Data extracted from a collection
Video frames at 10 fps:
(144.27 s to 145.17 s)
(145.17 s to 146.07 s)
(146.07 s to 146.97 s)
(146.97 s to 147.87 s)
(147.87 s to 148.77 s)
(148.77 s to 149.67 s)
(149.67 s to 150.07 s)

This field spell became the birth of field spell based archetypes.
--
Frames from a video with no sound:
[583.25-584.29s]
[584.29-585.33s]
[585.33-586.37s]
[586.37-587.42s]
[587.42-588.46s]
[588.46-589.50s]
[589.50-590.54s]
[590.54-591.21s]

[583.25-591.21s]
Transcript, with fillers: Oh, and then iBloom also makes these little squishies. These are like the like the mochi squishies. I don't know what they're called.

→ Task statement
Of the lines above, copy each that contains "with".

→ Reply to the task
Frames from a video with no sound:
Transcript, with fillers: Oh, and then iBloom also makes these little squishies. These are like the like the mochi squishies. I don't know what they're called.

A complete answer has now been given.